St. George's School is a Church of England secondary school with academy status in Marton, Blackpool, Lancashire, England with an intake of both boys and girls aged 11–16. It is located on Cherry Tree Road and has an Ofsted rating of 5 out of 5.

==Buildings==
The school has undergone a number of refurbishments. A total of £5 Million was spent on the new buildings, including twelve new classrooms, two ICT suites, and a refectory that can hold up to 125 pupils. Other improvements include a new Arts and Crafts section, with five new classrooms and a Drama and Dance suite as well as a new gymnasium which is twice the size of a regulation basketball court. There is also a MUGA with football nets, netball rings and painted markers.

==College System==
In September 2013, St George's launched a collegiate system.

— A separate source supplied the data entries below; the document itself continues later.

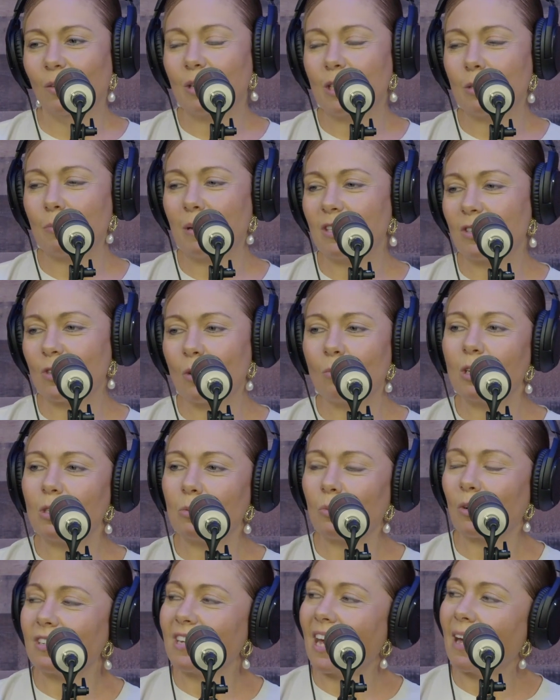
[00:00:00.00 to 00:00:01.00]
we spend so
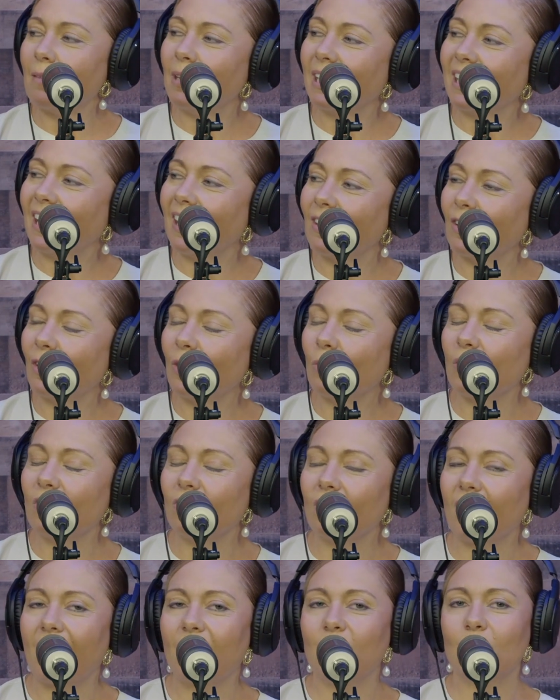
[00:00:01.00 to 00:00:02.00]
much more time together, and
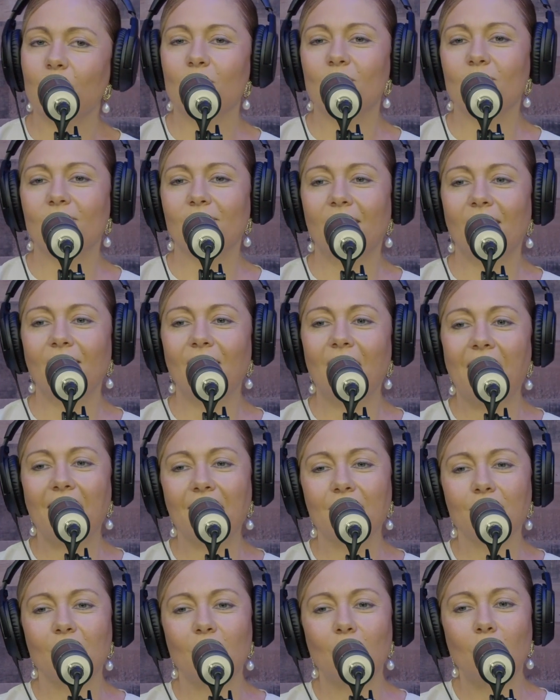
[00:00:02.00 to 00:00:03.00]
we've gotten a
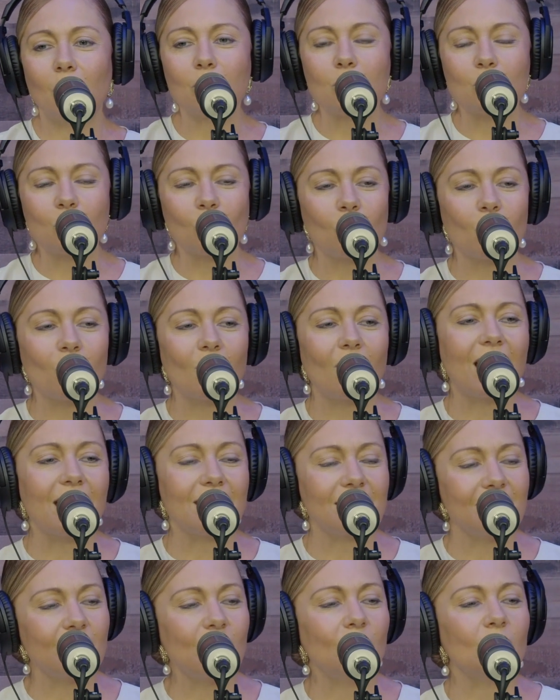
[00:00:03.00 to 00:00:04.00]
lot closer over the
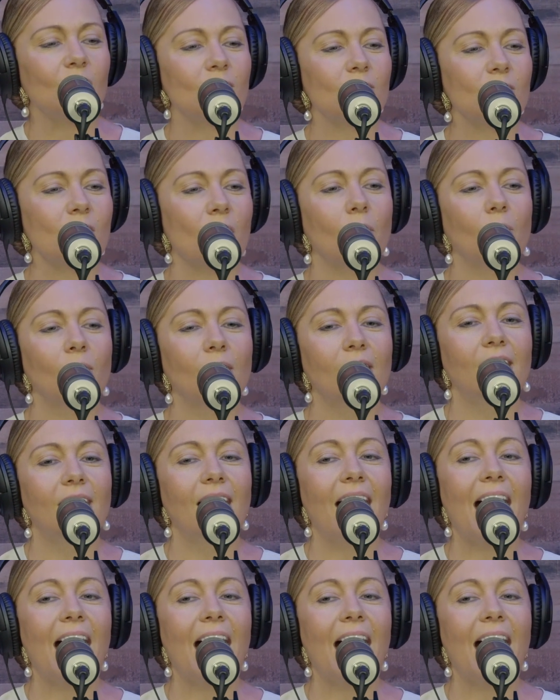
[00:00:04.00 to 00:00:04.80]
last year or so.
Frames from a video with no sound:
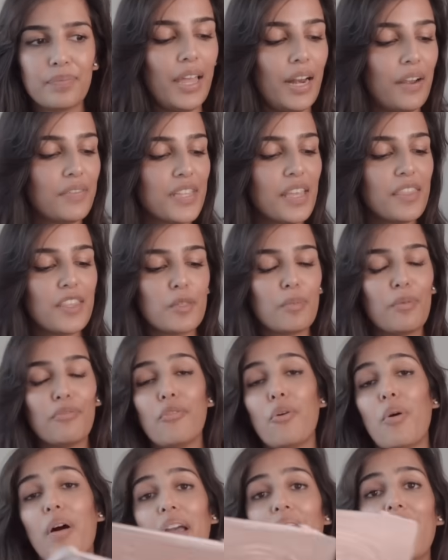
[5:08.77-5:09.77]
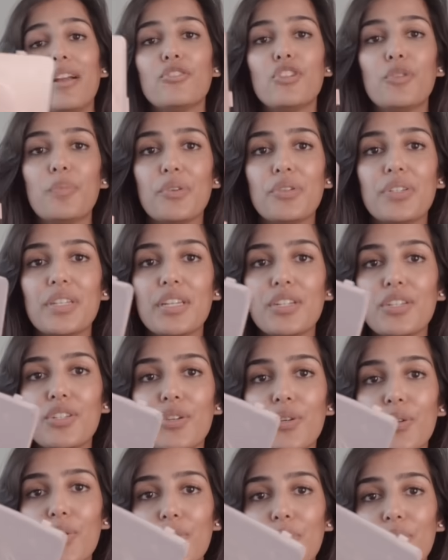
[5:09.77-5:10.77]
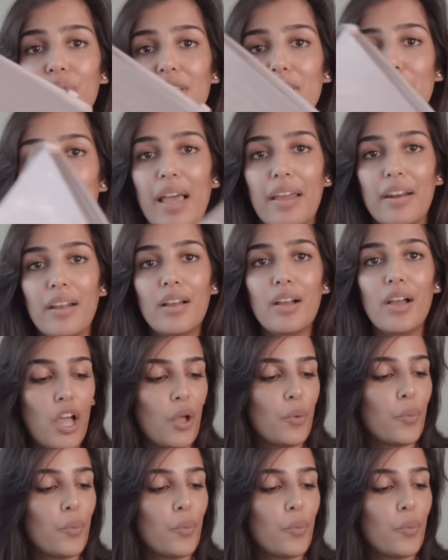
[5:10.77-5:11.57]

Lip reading: and I've said this before, I attribute it to this planner,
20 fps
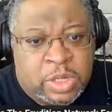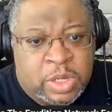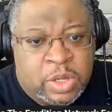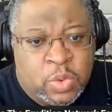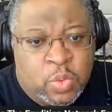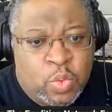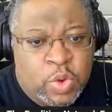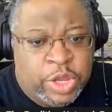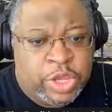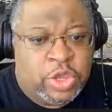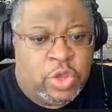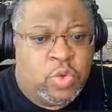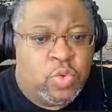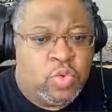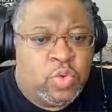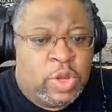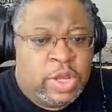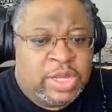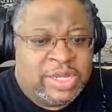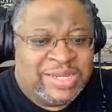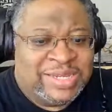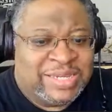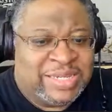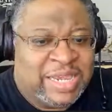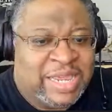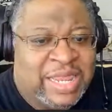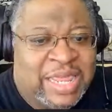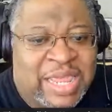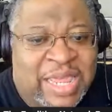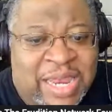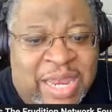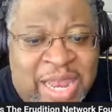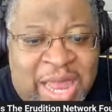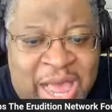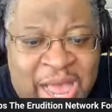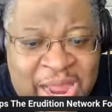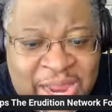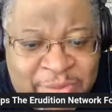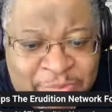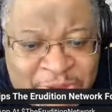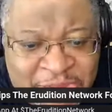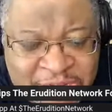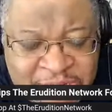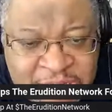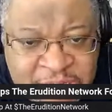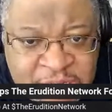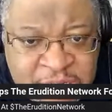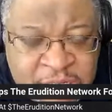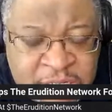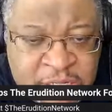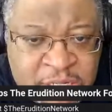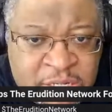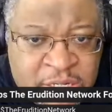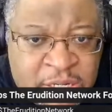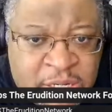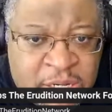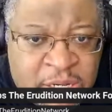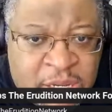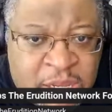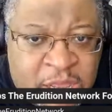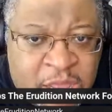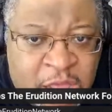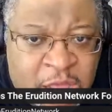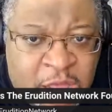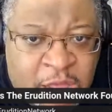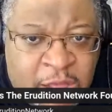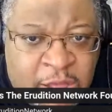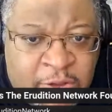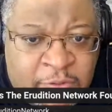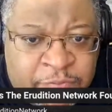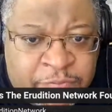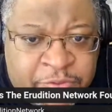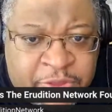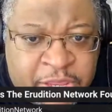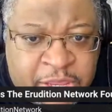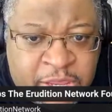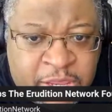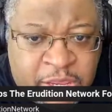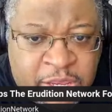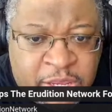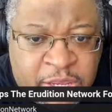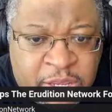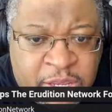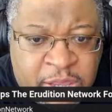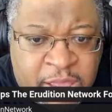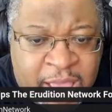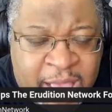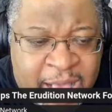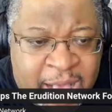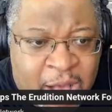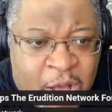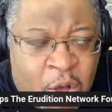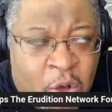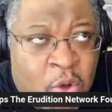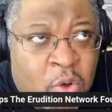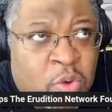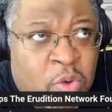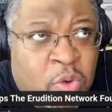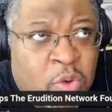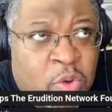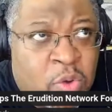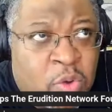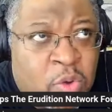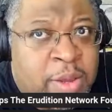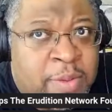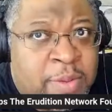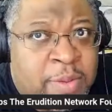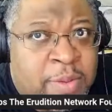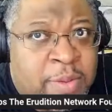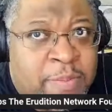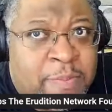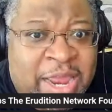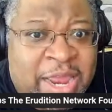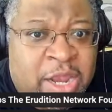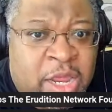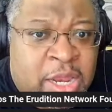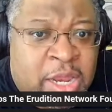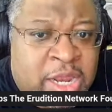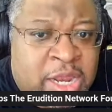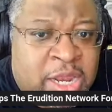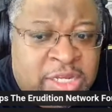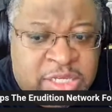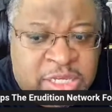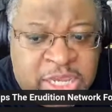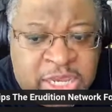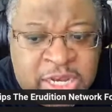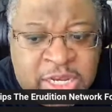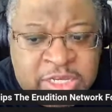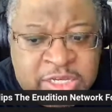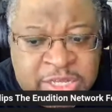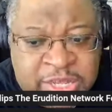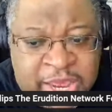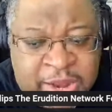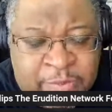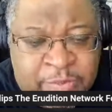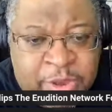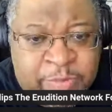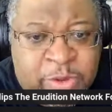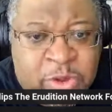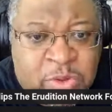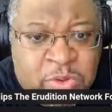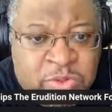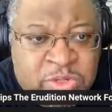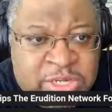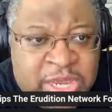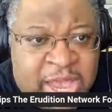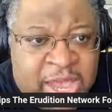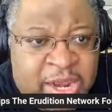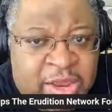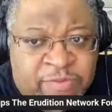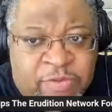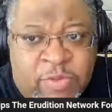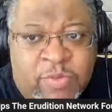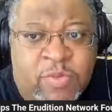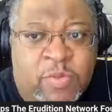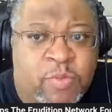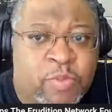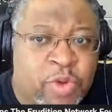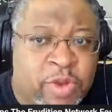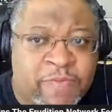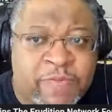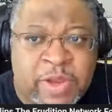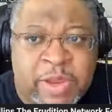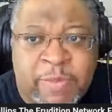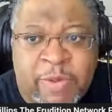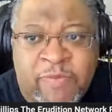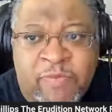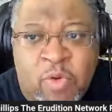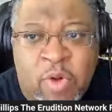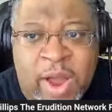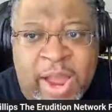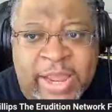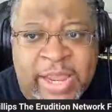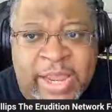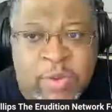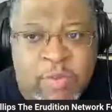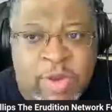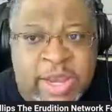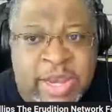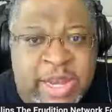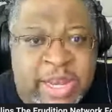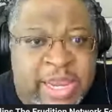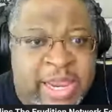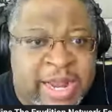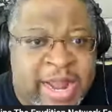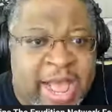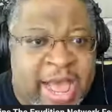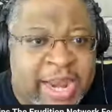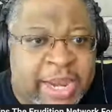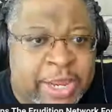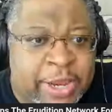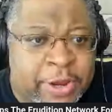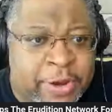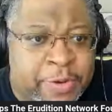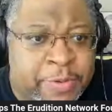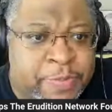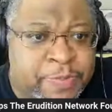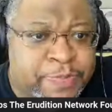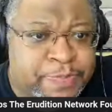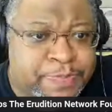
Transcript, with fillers: When you see the alignment of how and let's get into that biblical side of it briefly before I get ready to get out of here.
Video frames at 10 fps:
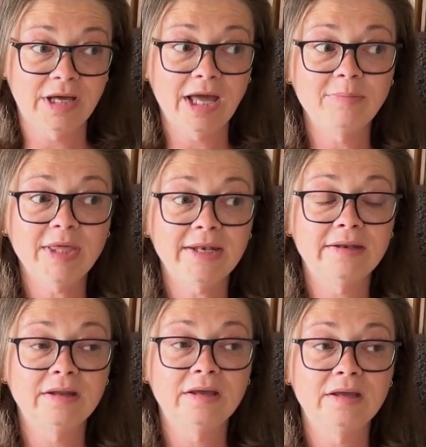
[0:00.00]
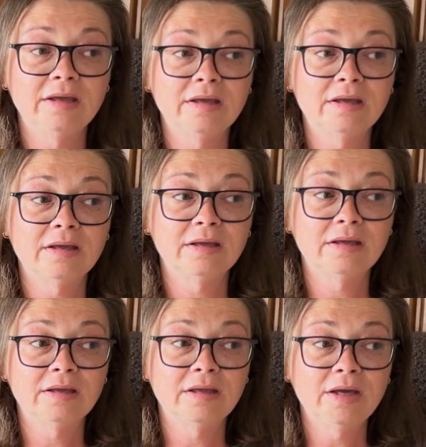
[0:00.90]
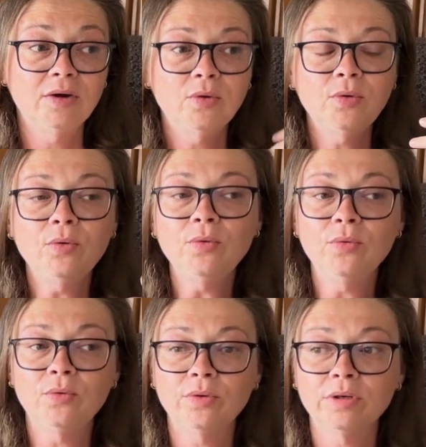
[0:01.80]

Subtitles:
I mean, who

Named after cathedral cities in England, all pupils are assigned to a college for the duration of their time in the school.

| College | Colour |
|---|---|
| Carlisle | Yellow |
| Chester | Purple |
| Durham | Red |
| Lincoln | Green |
| York | Blue |

== Notable Alumni==
- Tony Ashton (1946-2001), rock musician; performed and recorded with members of Deep Purple, Paul McCartney and Wings, The Who, Chicken Shack, Medicine Head,Family (band),The Spencer Davis Group and London Symphony Orchestra.